Je laatste zin, daar raak je de kern van de discussie denk ik. Velen grijpen het incident aan om maar eens te benadrukken dat je gewoon moet doen wat er van je gevraagd wordt en als er dan geschoten wordt omdat je niet luistert dat je het aan jezelf te danken hebt, zelfs "doe eens een vogeltje na" wordt er bij gehaald.
Dat is niet de bedoeling van je dienstwapen. De agent zou mag ik veronderstellen niet geschoten hebben omdat de jongen niet luisterde (geen vogeltje na wilde doen ofzo), maar omdat hij zich bedreigd voelde. (zie het schot gericht op het bovenlichaam). Er was dan ook een melding van een gewapende man die iemand met een vuurwapen bedreigd had.
Het kan zijn dat de jongen niet wist dat de melder doorgaf dat hij vuurwapen gevaarlijk was. Terwijl dat alle verschil van de wereld maakt.
Eigenlijk is het hele geval triest genoeg terug te leiden naar de uit de wind gehouden melder, die onterecht heeft gemeld dat de jongen een vuurwapen bezat.

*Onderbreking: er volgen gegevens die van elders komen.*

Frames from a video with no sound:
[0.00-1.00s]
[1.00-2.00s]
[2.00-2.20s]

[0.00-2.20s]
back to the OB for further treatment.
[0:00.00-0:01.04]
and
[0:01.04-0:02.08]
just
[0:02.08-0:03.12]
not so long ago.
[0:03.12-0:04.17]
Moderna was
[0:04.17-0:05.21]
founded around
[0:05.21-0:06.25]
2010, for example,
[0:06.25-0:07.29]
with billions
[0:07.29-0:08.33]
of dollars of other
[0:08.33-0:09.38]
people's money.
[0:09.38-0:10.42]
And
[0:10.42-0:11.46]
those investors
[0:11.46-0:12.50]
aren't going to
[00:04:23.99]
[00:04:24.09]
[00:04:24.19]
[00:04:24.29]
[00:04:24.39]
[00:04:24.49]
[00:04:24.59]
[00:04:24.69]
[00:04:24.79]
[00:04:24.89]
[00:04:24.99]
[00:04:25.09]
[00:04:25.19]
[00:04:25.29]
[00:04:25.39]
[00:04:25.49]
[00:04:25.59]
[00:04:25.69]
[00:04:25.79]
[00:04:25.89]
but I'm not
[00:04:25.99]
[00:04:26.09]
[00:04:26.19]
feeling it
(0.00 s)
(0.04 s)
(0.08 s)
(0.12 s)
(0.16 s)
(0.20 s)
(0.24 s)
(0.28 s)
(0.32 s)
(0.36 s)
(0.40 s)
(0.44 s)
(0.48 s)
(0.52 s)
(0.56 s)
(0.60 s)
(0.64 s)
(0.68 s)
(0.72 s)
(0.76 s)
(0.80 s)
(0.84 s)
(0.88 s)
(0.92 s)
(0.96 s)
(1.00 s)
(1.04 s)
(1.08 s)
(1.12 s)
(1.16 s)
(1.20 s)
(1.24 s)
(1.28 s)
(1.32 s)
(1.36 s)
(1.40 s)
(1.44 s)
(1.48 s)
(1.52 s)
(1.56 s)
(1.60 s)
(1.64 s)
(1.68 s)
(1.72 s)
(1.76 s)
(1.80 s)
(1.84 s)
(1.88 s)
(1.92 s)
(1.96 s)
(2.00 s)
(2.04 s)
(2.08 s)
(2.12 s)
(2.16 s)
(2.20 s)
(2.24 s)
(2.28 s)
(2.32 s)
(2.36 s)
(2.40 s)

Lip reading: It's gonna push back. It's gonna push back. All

Dat is de oorzaak dat de agent schoot, zonder de verdenking van het in het bezit hebben van een vuurwapen, heb ik agenten nog zo hoog zitten dat ik er op vertrouw dat ze niet schieten op een ongewapende jongen, lauter alleen omdat ie niet luistert, ondanks de hier gedane uitlatingen.
Nog even ophalen wat de ambsinstructie hier over zegt:
Artikel 7
1. Het gebruik van een vuurwapen, niet zijnde een vuurwapen waarmee automatisch vuur of lange afstandsprecisievuur kan worden afgegeven, is slechts geoorloofd:
a. om een persoon aan te houden ten aanzien van wie redelijkerwijs mag worden aangenomen dat hij een voor onmiddellijk gebruik gereed zijnd vuurwapen bij zich heeft en dit tegen personen zal gebruiken;
b. om een persoon aan te houden die zich aan zijn aanhouding, voorgeleiding of andere rechtmatige vrijheidsbeneming tracht te onttrekken of heeft onttrokken, en die wordt verdacht van of is veroordeeld wegens het plegen van een misdrijf
1°. waarop naar de wettelijke omschrijving een gevangenisstraf van vier jaren of meer is gesteld, en
2°. dat een ernstige aantasting vormt van de lichamelijke integriteit of de persoonlijke levenssfeer, of
3°. dat door zijn gevolg bedreigend voor de samenleving is of kan zijn.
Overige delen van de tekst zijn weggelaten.